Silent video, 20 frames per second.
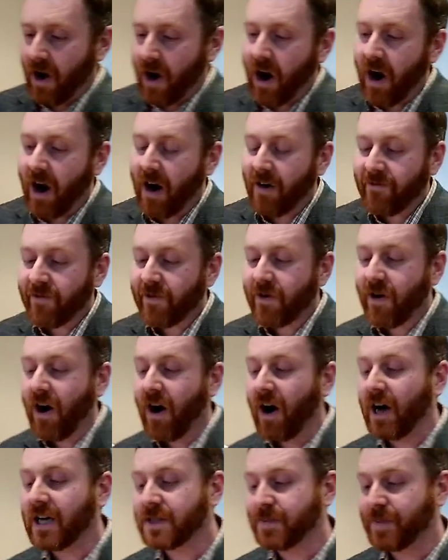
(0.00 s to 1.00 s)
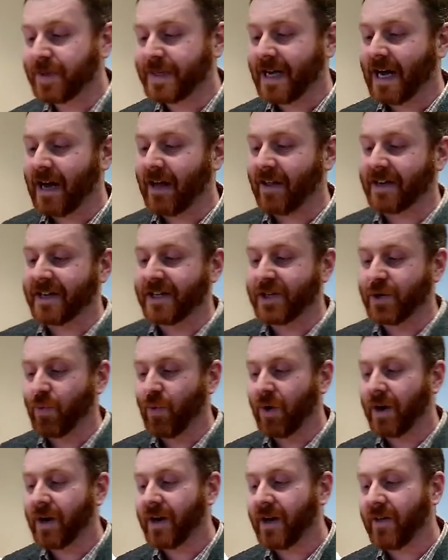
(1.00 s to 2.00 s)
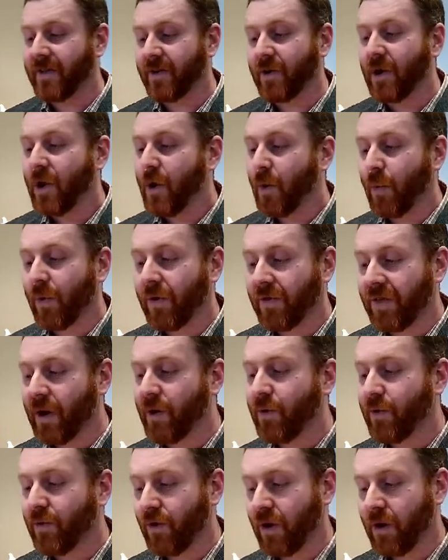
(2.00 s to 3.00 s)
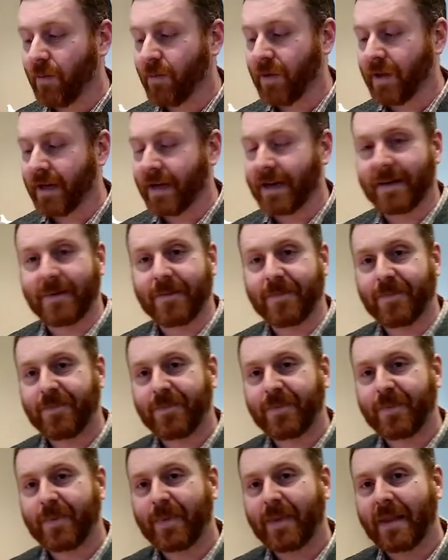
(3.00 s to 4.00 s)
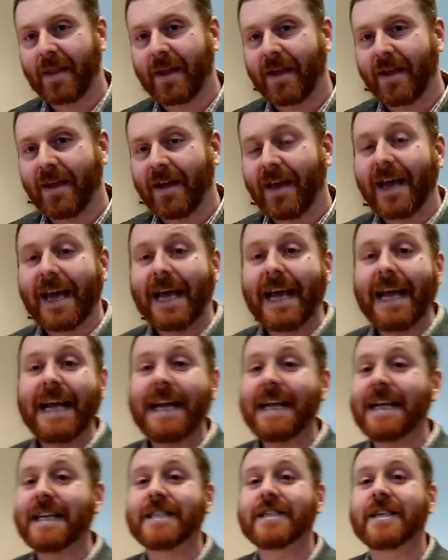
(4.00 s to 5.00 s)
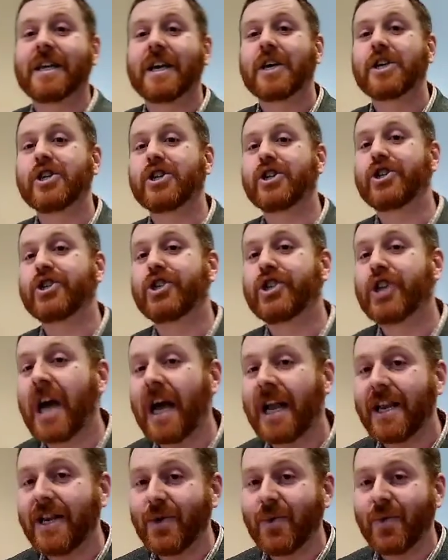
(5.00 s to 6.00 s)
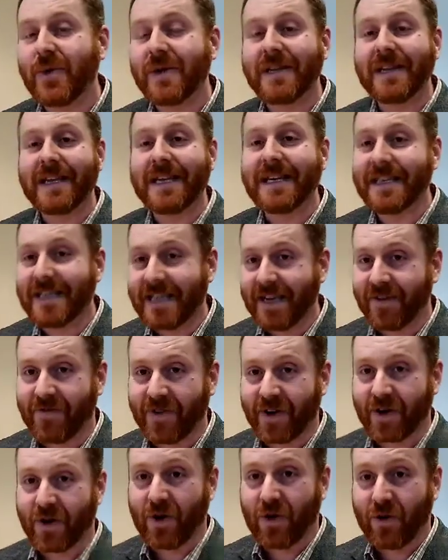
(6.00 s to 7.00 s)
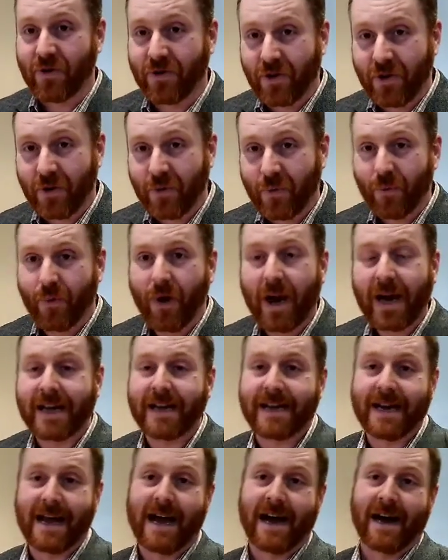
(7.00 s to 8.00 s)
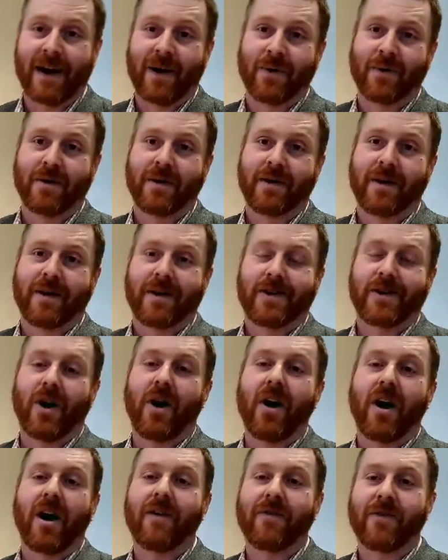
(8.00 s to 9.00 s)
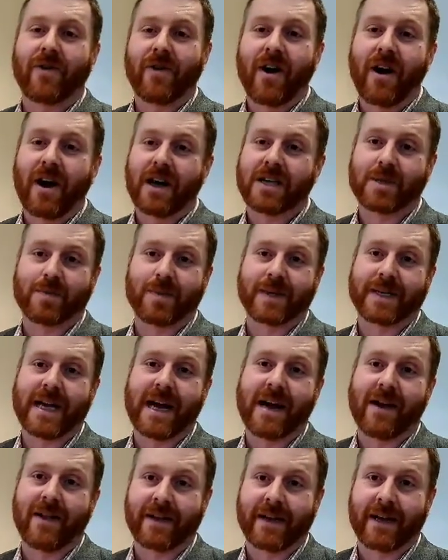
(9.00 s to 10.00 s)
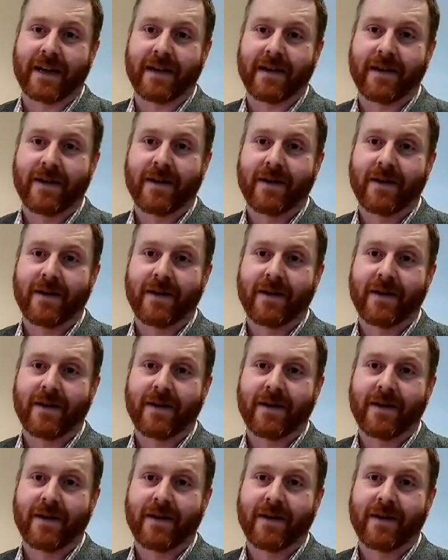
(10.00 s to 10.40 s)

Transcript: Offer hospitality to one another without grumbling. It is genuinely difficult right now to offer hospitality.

-=-=-

Pictures are to be dropped, and every record is to be copied exactly.

Silent video, 20 frames per second.
(0.00 s to 1.00 s)
(1.00 s to 2.00 s)
(2.00 s to 3.00 s)
(3.00 s to 4.00 s)
(4.00 s to 5.00 s)
(5.00 s to 6.00 s)
(6.00 s to 7.00 s)
(7.00 s to 8.00 s)
(8.00 s to 9.00 s)
(9.00 s to 10.00 s)
(10.00 s to 10.40 s)

Transcript: Offer hospitality to one another without grumbling. It is genuinely difficult right now to offer hospitality.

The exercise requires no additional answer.